Geboren 1972 in Brno, emigrierte 1979 nach Österreich. Studium der Bohemistik und Publizistik an der Universität in Wien, wo er heute als freier Schriftsteller, Übersetzer, Kolumnist und Literaturkritiker lebt. Als Übersetzer hat er sich vor allem durch seine Übersetzungen von Patrik Ouředník und Jiří Gruša einen Namen gemacht.
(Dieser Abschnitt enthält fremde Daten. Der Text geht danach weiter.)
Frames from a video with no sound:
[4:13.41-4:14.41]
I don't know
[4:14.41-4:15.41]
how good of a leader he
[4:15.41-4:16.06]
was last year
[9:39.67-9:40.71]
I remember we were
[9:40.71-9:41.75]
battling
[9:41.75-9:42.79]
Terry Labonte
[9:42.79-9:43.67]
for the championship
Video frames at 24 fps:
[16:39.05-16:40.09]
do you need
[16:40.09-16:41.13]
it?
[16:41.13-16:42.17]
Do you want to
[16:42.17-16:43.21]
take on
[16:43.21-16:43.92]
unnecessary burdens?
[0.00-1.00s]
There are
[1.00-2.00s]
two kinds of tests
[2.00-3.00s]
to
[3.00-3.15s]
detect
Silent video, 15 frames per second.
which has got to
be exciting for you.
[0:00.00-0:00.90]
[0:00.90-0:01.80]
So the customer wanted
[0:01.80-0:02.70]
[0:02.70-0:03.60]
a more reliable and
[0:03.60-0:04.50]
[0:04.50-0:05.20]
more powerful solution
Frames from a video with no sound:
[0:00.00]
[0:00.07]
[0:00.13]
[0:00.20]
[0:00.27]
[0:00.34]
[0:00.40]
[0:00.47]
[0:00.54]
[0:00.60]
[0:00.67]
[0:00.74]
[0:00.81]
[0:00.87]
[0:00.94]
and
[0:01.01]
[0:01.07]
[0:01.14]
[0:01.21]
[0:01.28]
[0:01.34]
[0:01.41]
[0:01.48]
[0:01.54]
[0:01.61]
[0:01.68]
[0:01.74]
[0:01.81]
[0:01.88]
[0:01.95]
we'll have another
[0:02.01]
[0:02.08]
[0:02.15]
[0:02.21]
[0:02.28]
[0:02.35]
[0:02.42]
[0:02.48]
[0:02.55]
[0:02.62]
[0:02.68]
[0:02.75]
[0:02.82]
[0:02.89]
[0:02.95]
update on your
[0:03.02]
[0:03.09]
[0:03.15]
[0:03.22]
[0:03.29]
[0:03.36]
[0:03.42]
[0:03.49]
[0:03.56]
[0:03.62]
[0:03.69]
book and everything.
In der Übersetzerwerkstatt spricht Michael Stavarič über Patrik Ouředník, Petra Hůlová und Markéta Pilátová. „Das Übersetzen“, so beschreibt Michael Stavarič sein Verhältnis zur Mehrsprachigkeit, „ist mir eine wunderbare und ungemein bereichernde Tätigkeit – denn: es ist für mich die intensivste Form des Lesens. (...) Nicht zuletzt sehe ich im Übersetzen neben der geistigen Bereicherung (...) auch eine ‚Verpflichtung’. Mehrsprachigkeit ist – rein pragmatisch gedacht – zugleich eine Aufforderung, mentale Grenzen zu überschreiten.“ Der Verpflichtung der Mehrsprachigkeit wird Michael Stavarič gerecht, indem er dem deutschen Publikum den Reichtum der zeitgenössischen tschechischen Literatur erschließt. (A. LS.)

Teilnahme in den Jahren: 2009
Übersetzte Sprachen: Tschechisch
Übersetzte Autoren: Jiří Gruša, Patrik Ouředník, Petra Hůlová

Auszeichnungen u. a.: Literaturpreis der Akademie Graz (2003), Publikumspreis des Literaturfestivals Wortspiele (2006), Österreichischer Staatspreis für Kinder- und Jugendliteratur (2007, 2009), Adelbert-von-Chamisso-Förderpreis, Förderungspreis der Stadt Wien, Arbeitsstipendium der Robert-Bosch-Stiftung (2008), Stipendium der Max-Kade-Foundation New York, Hohenemser Literaturpreis, zus. mit A. Piwowarska, Mira-Lobe-Stipendium des österreichischen Bundesministeriums für Unterricht, Kunst und Kultur (2009).